America Bonita (5)

Quinta Parte

Si el relato de esta noche parece eterno, es porque lo fue. A la noche, la siguió la madrugada que entremezclada con la mañana, fueron difíciles de atravesar.

A las 4am pasaba el primer “bus” que me llevaba a la frontera. Entre perros vagabundos esperé paciente en un banco de plaza que así fuera. Y cumplió: 4,05.

“No hay lugar!”- gritó enérgico el chofer. El próximo en media hora. Volví al banco con los perros, a esta altura, amigos.

No voy a detallar cómo fue que a las 11am, seguía aún sentada en ese banco. Pero sí, que con el pasar de los “buses” (uno cada 15/30 minutos) me fui dando cuenta de que el “no hay lugar”, seguido de dejar la puerta entre-abierta e irse por largo rato, era la manera de los choferes de lavarse las manos de que se llenaran pasillos, cajuelas, guarda-equipajes, etc., con gente. Hasta el destino final, claro está, donde al que bajaba sin boleto “oficial” se le cobraba una módica suma (equivalente al valor de viajar con asiento y espacio para respirar) por el “favor” de hacer la vista gorda.

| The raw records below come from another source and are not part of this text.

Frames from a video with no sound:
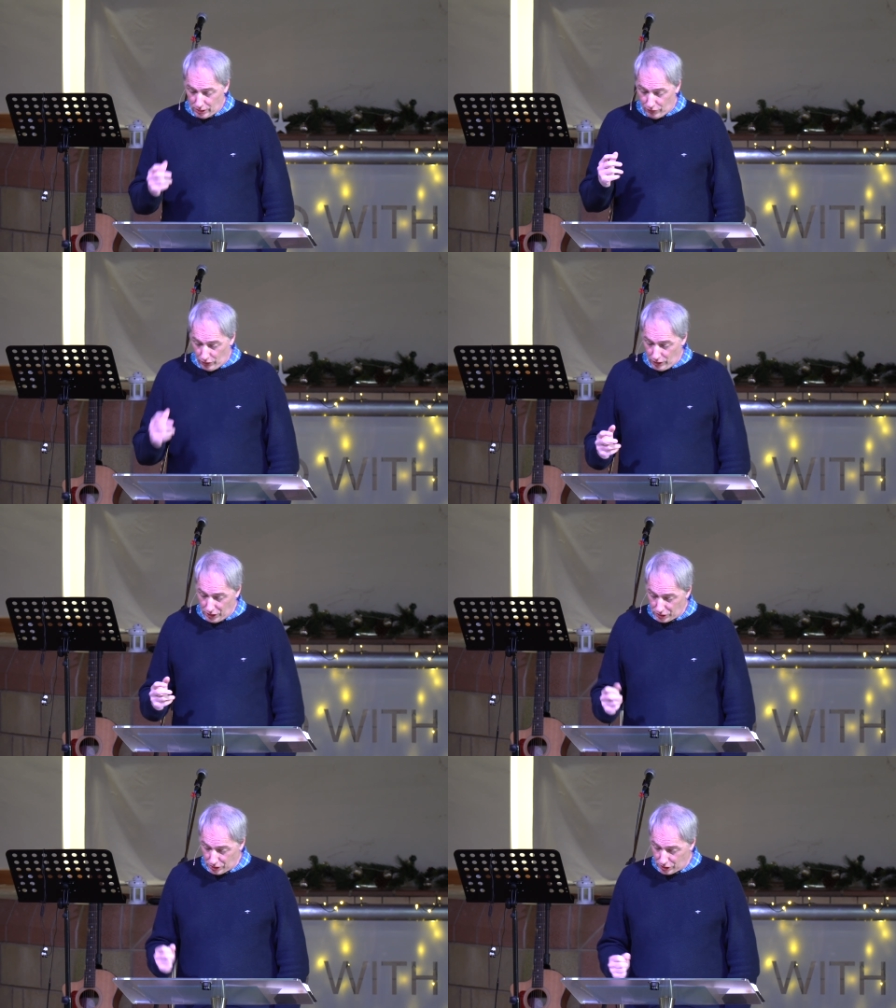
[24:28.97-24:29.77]

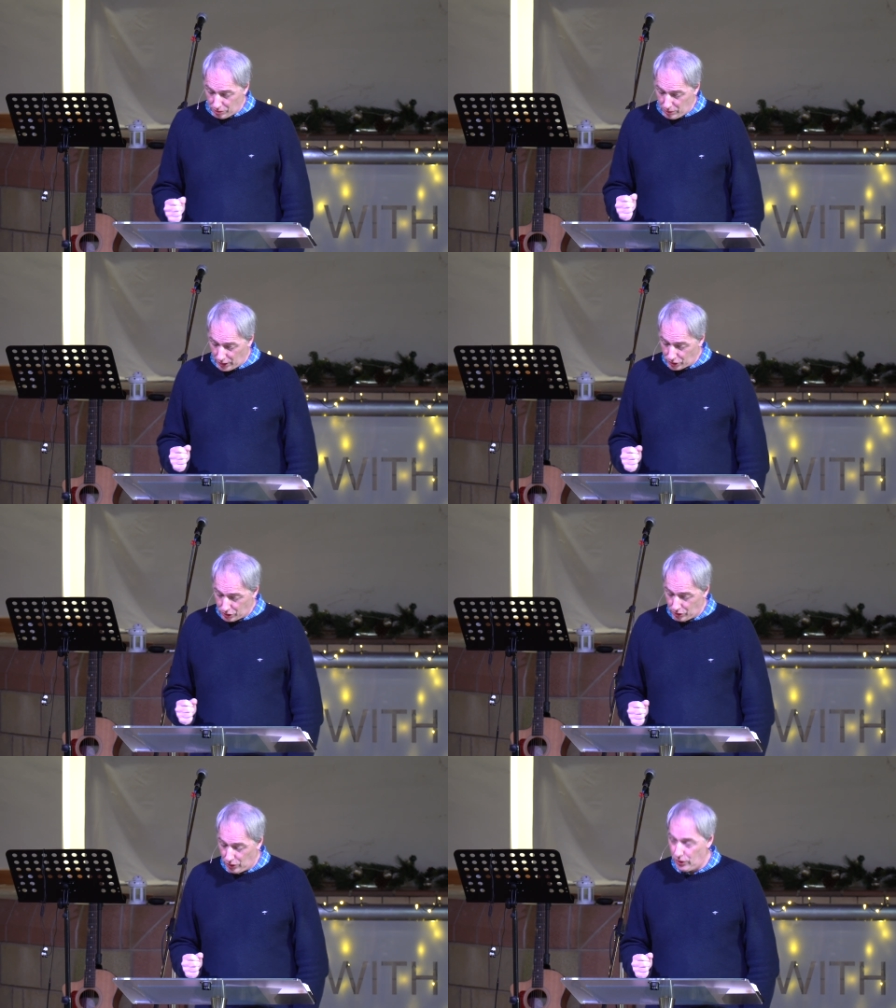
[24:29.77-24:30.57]
foundations to make
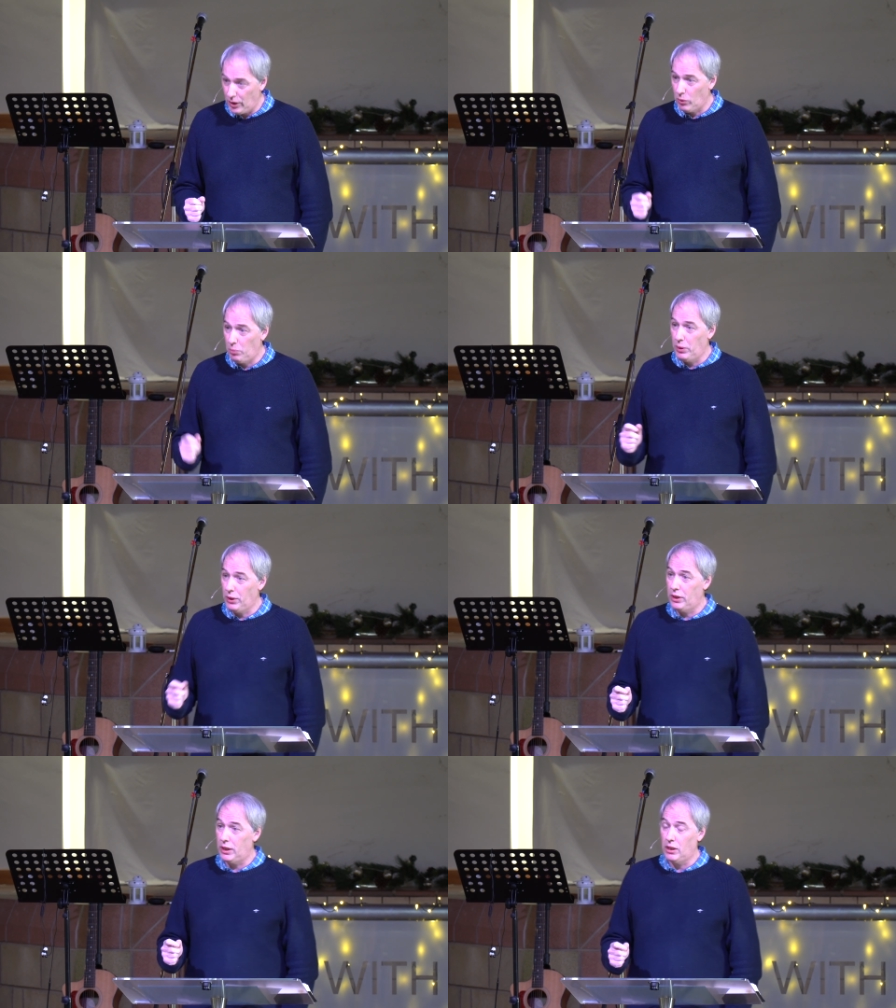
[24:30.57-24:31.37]
sure that we're
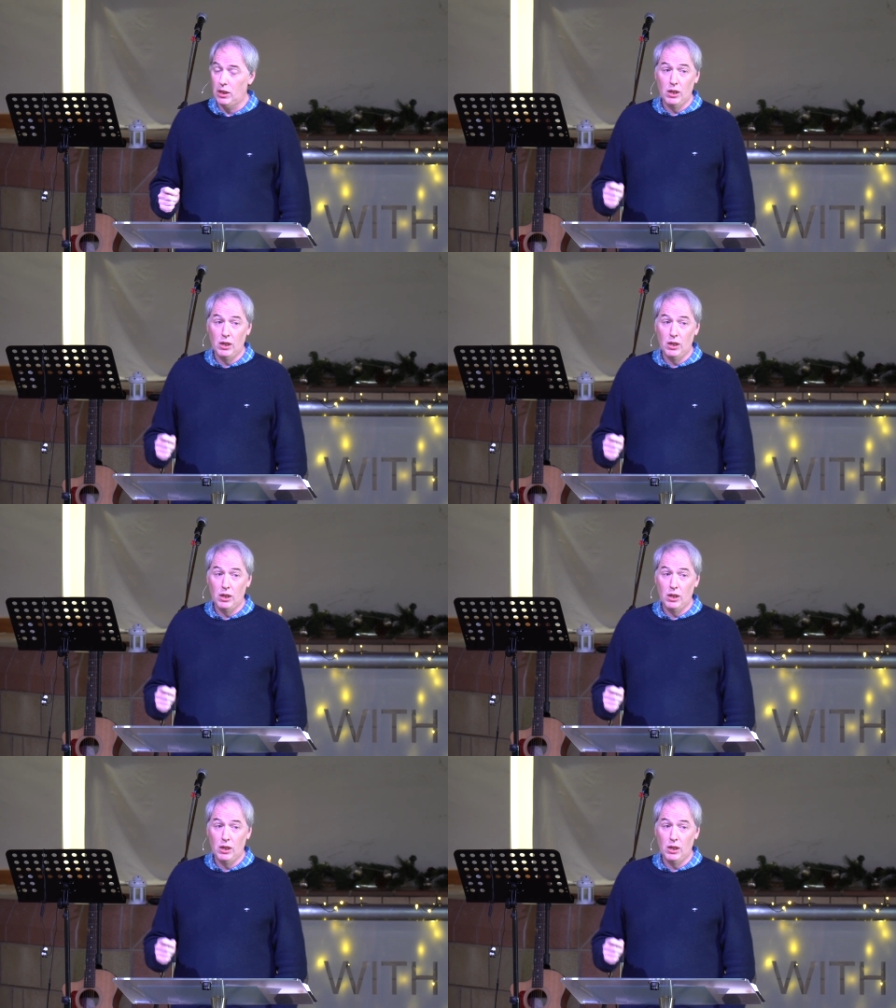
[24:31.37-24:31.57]
building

Conciente de la situación, supe que la única manera de subirme era haciendo uso de la fuerza física. Pero contra quién? Contra viejecitos cargados hasta los dientes? Contra señoras con sus hijos a cuestas en la espalda? A quién iba a decidir golpear, empujar y maltratar para poder llegar a mi destino?

Decidí que no iba a poder hacerlo. Luego de muchos intentos frustrados, la única salida que encontré fue el llanto. La escena no es agradable. Niña bien sentada en un parador de colectivos, vendedores ambulantes por doquier, perros vagabundos, mochila al hombro, basura.

Un joven con el que había entablado una conversación muy amable pero con varias interrupciones (cada vez que venía un colectivo, corríamos los dos desesperados, por unos minutos olvidábamos la cordialidad y como lobos feroces detrás de una presa, nos disputábamos la salida con vida de la situación), oriundo de esas tierras, me aconsejó que no dejara pasar el próximo a las 14hs (sí estuve 10hs tratando de subirme a un colectivo), era el último del día. Supuse que el llanto, que nunca me ha servido de mucho, en esta ocasión tampoco lo haría. Me saqué el abrigo, me arremangué, y esperé alerta.

Cuando finalmente abrió sus puertas, el ritual se repitió. “No hay lugar”, puerta entre-abierta, chofer ausente, empujones. Pero del cielo (o al menos así lo creí) alguien me tendió una mano. Un argentino, desde la ventana del bondi me agarró la mochila y me dijo: “ahora, entrá!”. No sé cuántas vidas dejé en el camino, pero lo logré.

Mi ángel de la guarda me había reservado un lugar junto a él de privilegio. Nuestras localidades se ubicaban en el pasillo, entre los asientos 4-5 y 6-7. Al subir, una mirada bastó para comprender por lo que había pasado. Tendió un papel de diario en el piso y me invitó a descansar.

Abrazada a mi mochila, dormí mejor que en varios días. Ya estaba en camino a casa.